A composição da microbiota intestinal era muito semelhante entre o TDAH e o TSA, como indicado pela diversidade beta, mas diferia significativamente entre o TDAH e o TSA em comparação com os controlos não aparentados (figura 2). A análise da composição da microbiota intestinal mostrou que algumas crianças com TDAH, TSA ou TDAH/TSA apresentavam uma menor abundância relativa do filo Bacteroidetes e uma maior abundância relativa de Actinetobacteria. Todos os grupos eram dominados pelos géneros Bacteroides, Faecalibacterium, Blautia e Bifidobacterium; algumas crianças tinham níveis elevados de Prevotella. Foramencontradas diferenças na abundância dos géneros bacterianos entre as crianças com TDAH, com TSA e os controlos (figura 3), mas não entre as crianças com TDAH e com TSA. Não houve diferença na calprotectina fecal entre os diferentes grupos, nem com controlos relacionados ou não relacionados, nem para a proteína de ligação a LPS (LBP). No entanto, também não se verificou qualquer correlação entre a calprotectina fecal e a LBP e a diversidade bacteriana alfa e beta. Foram medidas várias citocinas e quimiocinas, sem diferenças significativas entre os diferentes grupos; no entanto, vários indivíduos com TDAH e TSA tinham níveis mais elevados de IL1-RA em comparação com controlos não relacionados e 5 crianças com TDAH e 1 TSA tinham concentrações de IFN-g mais elevadas do que os controlos não relacionados. Por fim, foram encontradas correlações positivas fracas entre LBP e IL-8 (p = 0,023), IL-12 (p = 0,018), IL-13 (p = 0,035) e PlGF (p = 0,045), sugerindo que uma função de barreira intestinal deficiente pode levar a uma desregulação imunitária.

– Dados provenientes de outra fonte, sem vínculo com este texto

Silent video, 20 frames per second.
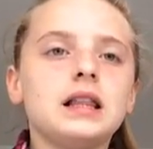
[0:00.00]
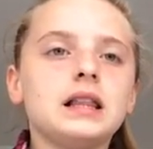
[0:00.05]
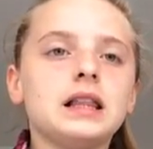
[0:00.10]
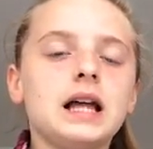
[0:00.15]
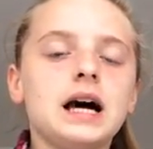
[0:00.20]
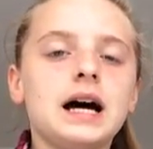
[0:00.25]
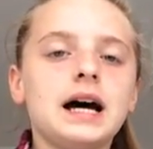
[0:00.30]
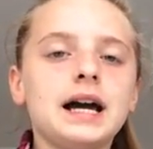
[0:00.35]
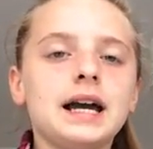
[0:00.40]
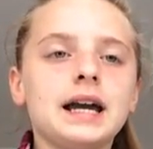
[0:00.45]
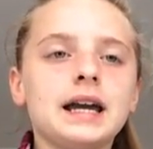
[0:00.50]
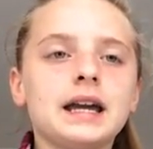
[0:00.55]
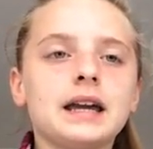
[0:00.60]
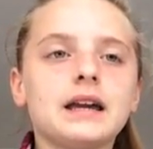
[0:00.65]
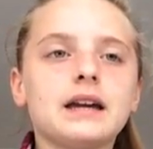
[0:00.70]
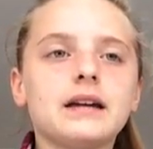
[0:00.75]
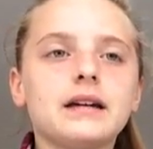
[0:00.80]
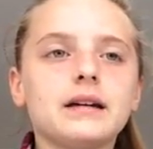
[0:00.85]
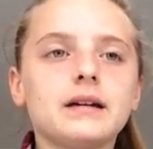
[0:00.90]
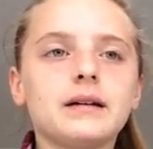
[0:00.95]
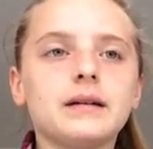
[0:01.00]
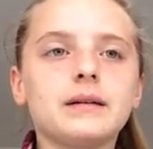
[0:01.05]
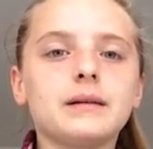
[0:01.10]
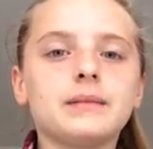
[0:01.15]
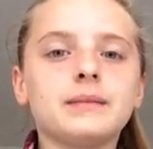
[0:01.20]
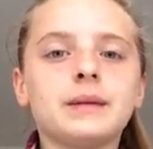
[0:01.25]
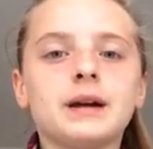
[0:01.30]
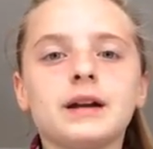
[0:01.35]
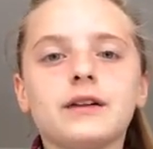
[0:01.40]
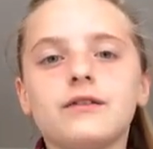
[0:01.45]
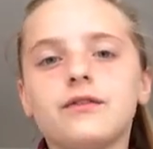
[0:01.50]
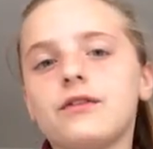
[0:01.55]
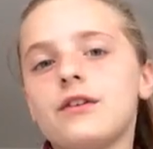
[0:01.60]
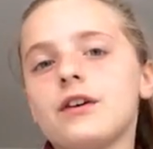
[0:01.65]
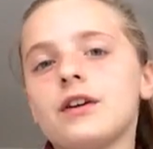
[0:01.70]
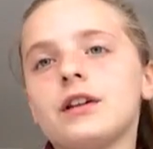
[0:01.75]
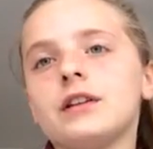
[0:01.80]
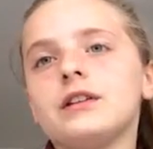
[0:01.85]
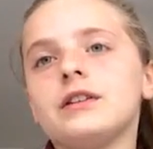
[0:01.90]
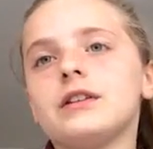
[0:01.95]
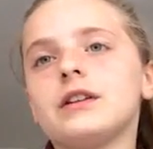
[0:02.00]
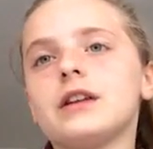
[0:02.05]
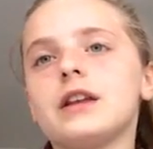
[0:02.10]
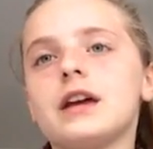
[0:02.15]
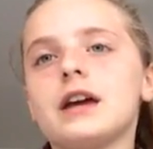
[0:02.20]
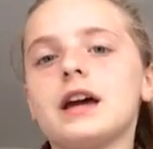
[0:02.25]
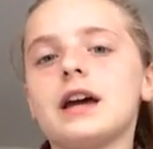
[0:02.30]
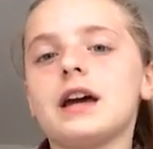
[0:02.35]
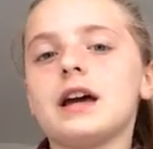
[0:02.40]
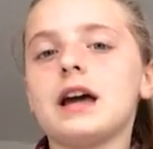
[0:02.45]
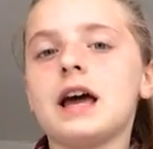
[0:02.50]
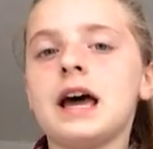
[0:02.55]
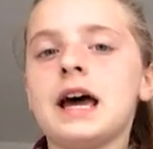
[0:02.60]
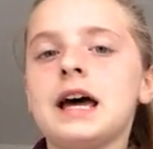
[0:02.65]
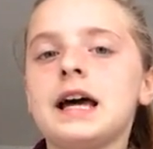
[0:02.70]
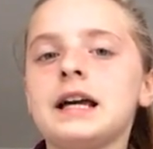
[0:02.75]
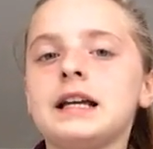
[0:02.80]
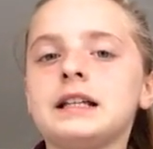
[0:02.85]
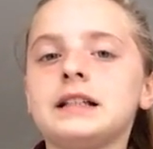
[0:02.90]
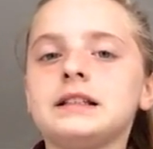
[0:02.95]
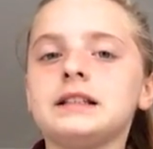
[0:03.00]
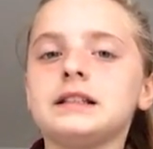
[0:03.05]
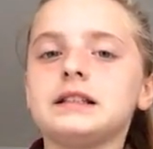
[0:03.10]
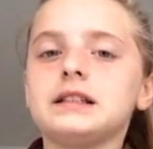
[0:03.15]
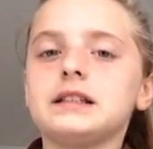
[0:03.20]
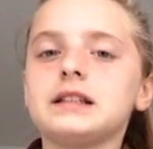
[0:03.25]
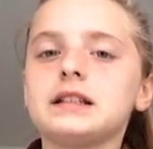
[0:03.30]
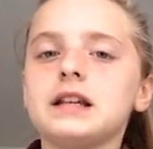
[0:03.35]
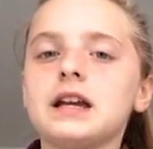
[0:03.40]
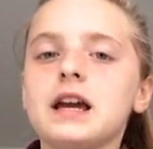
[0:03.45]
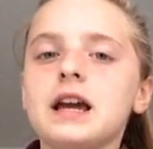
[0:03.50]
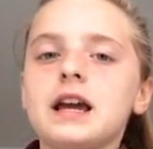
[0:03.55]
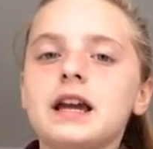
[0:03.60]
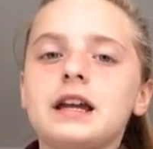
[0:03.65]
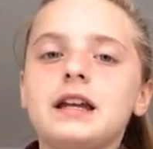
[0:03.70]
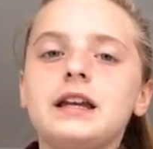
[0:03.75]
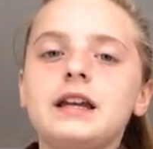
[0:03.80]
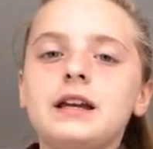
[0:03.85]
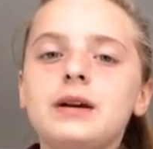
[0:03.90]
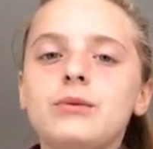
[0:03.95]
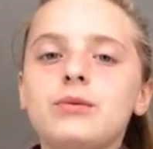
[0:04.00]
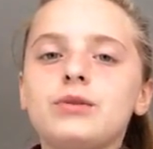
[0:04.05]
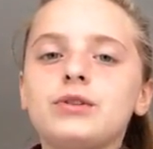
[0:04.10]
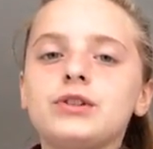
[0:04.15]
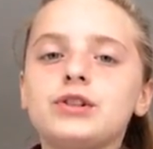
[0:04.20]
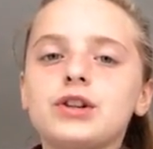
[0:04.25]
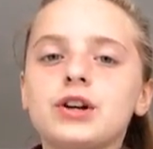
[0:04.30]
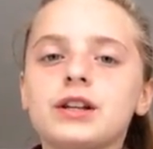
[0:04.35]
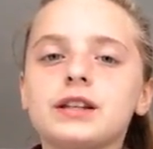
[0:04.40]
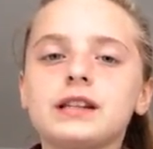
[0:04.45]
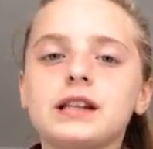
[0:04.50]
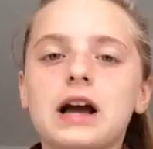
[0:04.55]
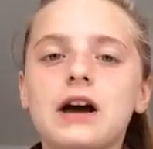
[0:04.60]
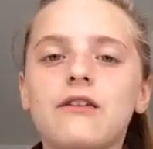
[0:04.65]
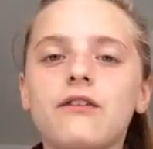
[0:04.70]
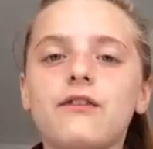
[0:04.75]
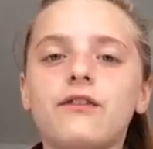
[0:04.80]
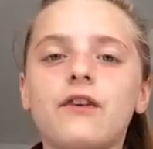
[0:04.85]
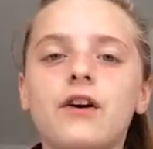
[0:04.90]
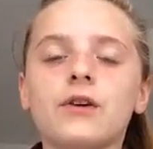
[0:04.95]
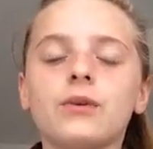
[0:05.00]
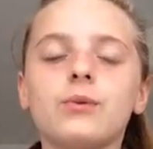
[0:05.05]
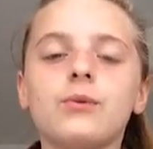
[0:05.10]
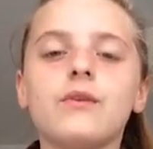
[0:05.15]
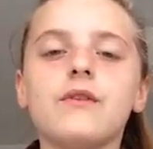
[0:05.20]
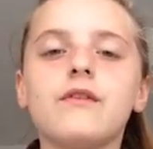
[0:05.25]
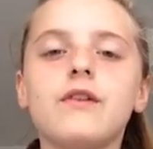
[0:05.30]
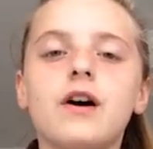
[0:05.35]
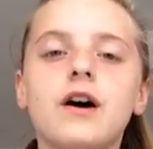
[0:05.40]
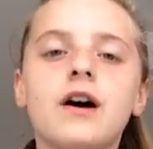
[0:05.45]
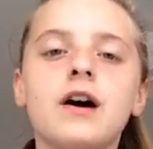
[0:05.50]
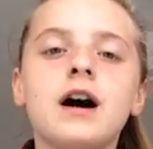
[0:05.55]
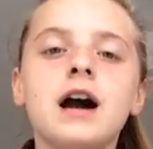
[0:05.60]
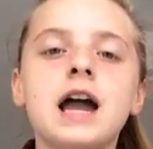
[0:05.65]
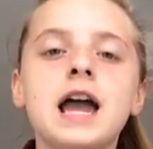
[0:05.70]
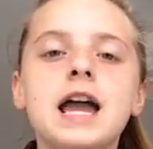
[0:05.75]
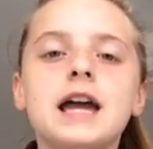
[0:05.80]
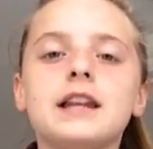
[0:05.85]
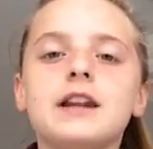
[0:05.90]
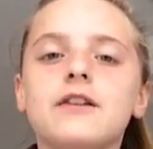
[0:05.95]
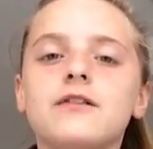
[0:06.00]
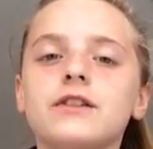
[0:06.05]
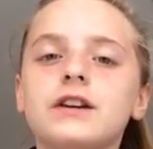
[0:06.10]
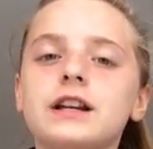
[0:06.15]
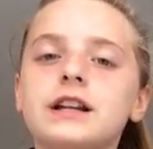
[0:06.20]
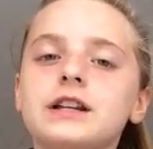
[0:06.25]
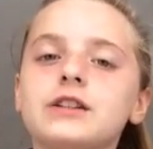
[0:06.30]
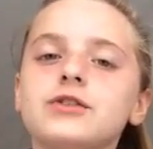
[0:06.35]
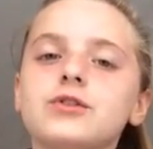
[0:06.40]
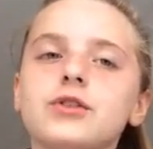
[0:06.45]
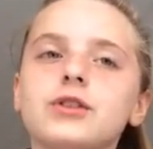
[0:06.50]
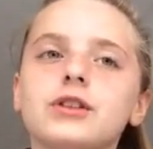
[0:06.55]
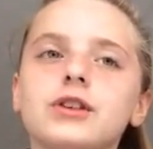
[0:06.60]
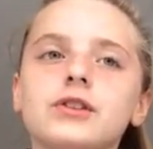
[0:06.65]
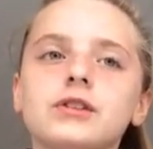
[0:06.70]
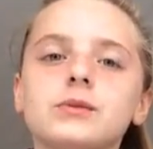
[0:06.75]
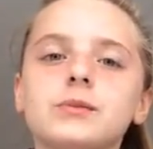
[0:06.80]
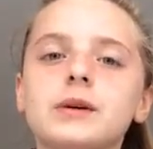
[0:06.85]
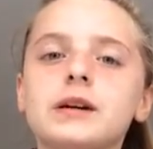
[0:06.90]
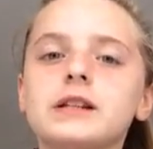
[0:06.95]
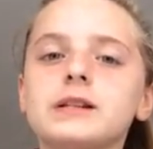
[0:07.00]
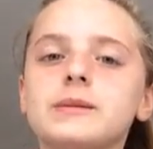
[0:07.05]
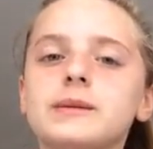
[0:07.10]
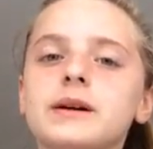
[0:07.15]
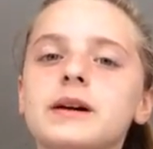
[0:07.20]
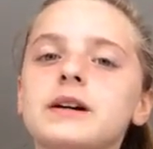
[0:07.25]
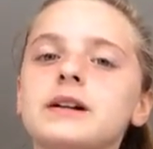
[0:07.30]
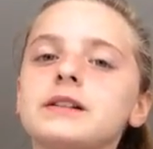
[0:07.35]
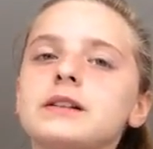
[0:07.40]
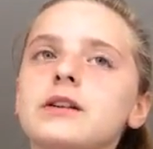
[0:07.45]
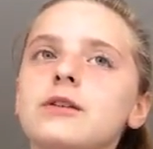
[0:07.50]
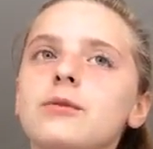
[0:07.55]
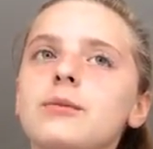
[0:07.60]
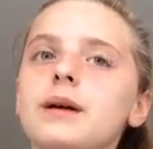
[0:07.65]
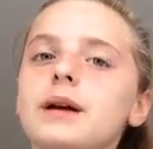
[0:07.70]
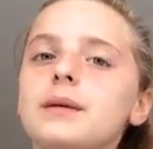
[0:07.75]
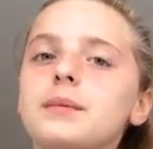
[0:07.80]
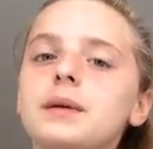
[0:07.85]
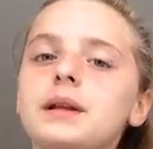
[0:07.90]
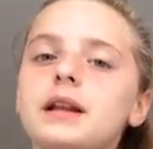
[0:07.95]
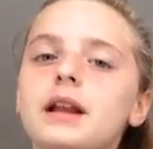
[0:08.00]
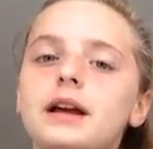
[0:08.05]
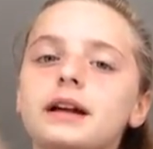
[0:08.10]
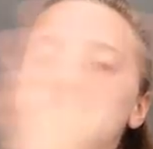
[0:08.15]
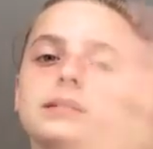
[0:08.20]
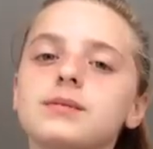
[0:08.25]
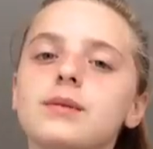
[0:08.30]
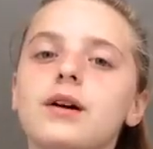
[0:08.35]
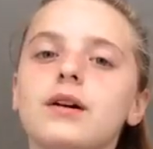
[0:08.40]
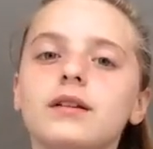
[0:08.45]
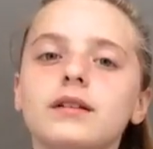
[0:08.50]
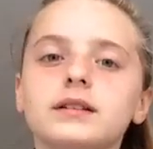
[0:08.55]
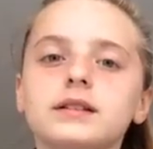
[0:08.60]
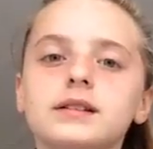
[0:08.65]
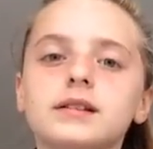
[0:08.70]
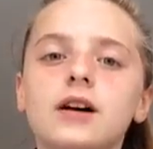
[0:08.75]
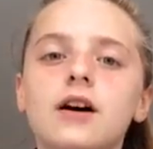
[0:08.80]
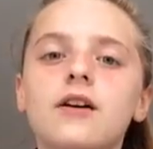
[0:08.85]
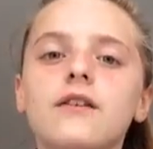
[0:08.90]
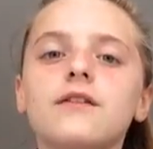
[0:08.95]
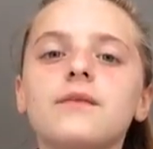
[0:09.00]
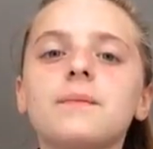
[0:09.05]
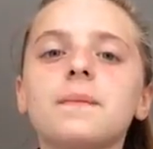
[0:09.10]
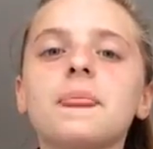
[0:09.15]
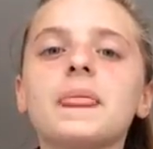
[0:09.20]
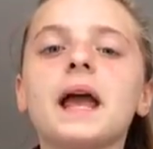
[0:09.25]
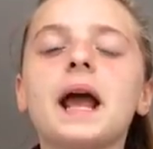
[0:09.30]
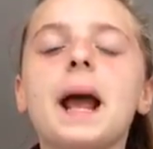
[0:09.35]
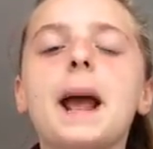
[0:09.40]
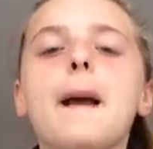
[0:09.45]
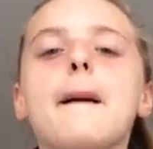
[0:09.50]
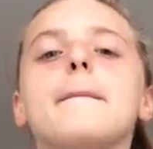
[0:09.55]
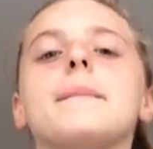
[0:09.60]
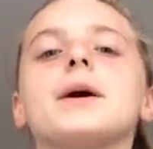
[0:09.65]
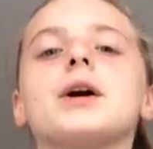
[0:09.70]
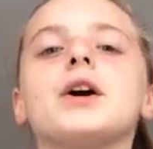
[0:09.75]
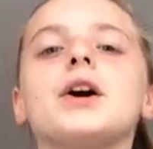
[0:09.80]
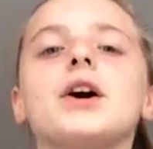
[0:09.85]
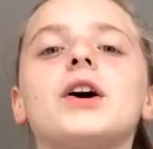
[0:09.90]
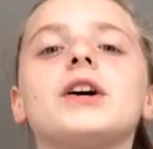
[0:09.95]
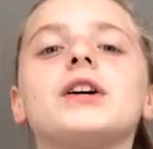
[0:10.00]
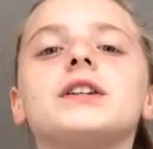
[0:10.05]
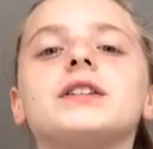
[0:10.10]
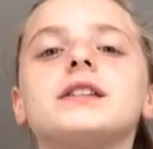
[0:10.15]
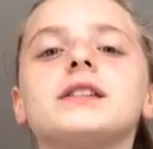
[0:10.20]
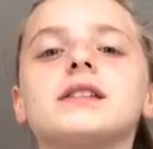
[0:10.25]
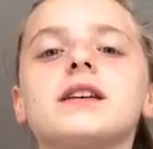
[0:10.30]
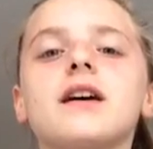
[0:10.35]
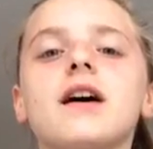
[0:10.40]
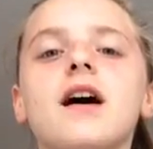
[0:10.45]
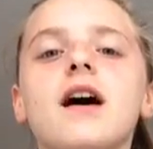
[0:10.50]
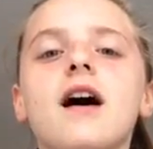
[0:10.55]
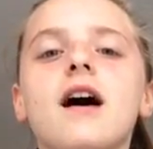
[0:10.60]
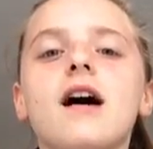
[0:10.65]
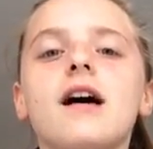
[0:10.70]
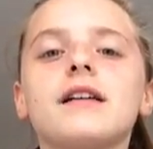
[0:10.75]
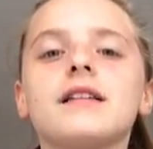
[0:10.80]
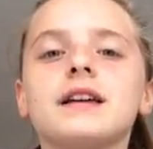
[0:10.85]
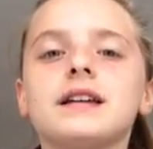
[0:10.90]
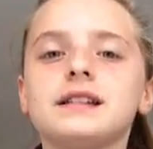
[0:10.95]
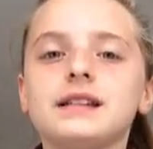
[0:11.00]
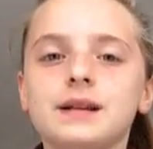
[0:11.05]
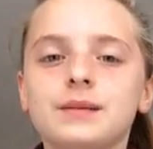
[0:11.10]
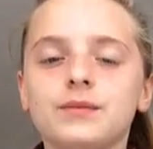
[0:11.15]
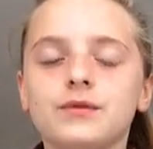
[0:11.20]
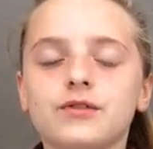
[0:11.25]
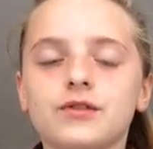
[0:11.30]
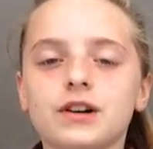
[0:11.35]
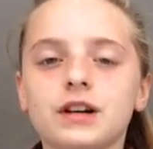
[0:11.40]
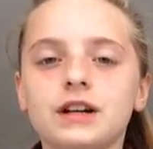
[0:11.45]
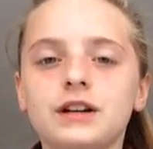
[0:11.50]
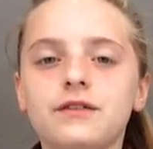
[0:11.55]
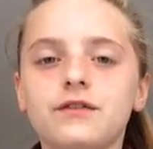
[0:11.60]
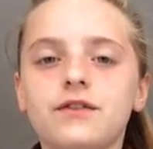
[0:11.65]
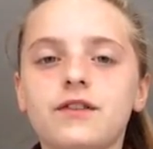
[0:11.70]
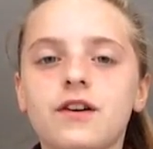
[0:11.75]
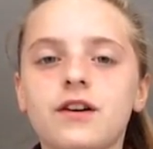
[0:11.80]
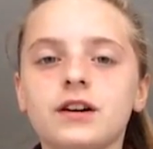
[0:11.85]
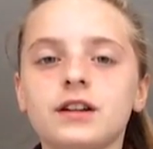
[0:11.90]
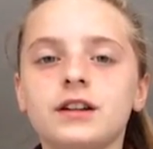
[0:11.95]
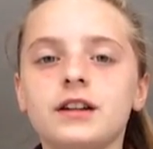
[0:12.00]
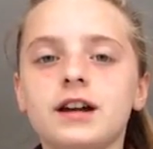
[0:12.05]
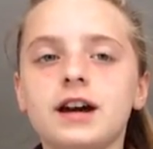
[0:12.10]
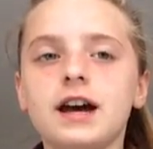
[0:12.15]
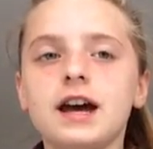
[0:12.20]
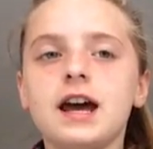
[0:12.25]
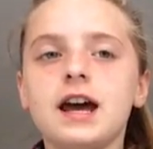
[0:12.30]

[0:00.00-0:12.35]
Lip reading: like make fun and he would just have fun with her. And I really enjoyed those bits because it would make me like smile and stuff because they seemed really fun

- Existe, de facto, uma modificação da microbiota intestinal nas perturbações do neurodesenvolvimento, como a TDAH e a TSA. A microbiota intestinal anormal e o aumento da permeabilidade intestinal estão provavelmente envolvidos na inflamação sistémica de baixo grau
Quais são as consequências práticas?
Este estudo foi realizado num pequeno número de pessoas, em particular para controlos relacionados. A microbiota intestinal e a permeabilidade intestinal podem ser alvos relevantes para o tratamento de crianças e adolescentes com TDAH e TSA.
CONCLUSÃO
As crianças e adolescentes com TDAH e TSA têm uma microbiota intestinal semelhante, mas diferente dos controlos não relacionados. Além disso, as variações na diversidade beta da microbiota intestinal, bem como um aumento da lombalgia, foram associadas a diferenças entre moléculas pró-inflamatórias e anti-inflamatórias a nível sistémico.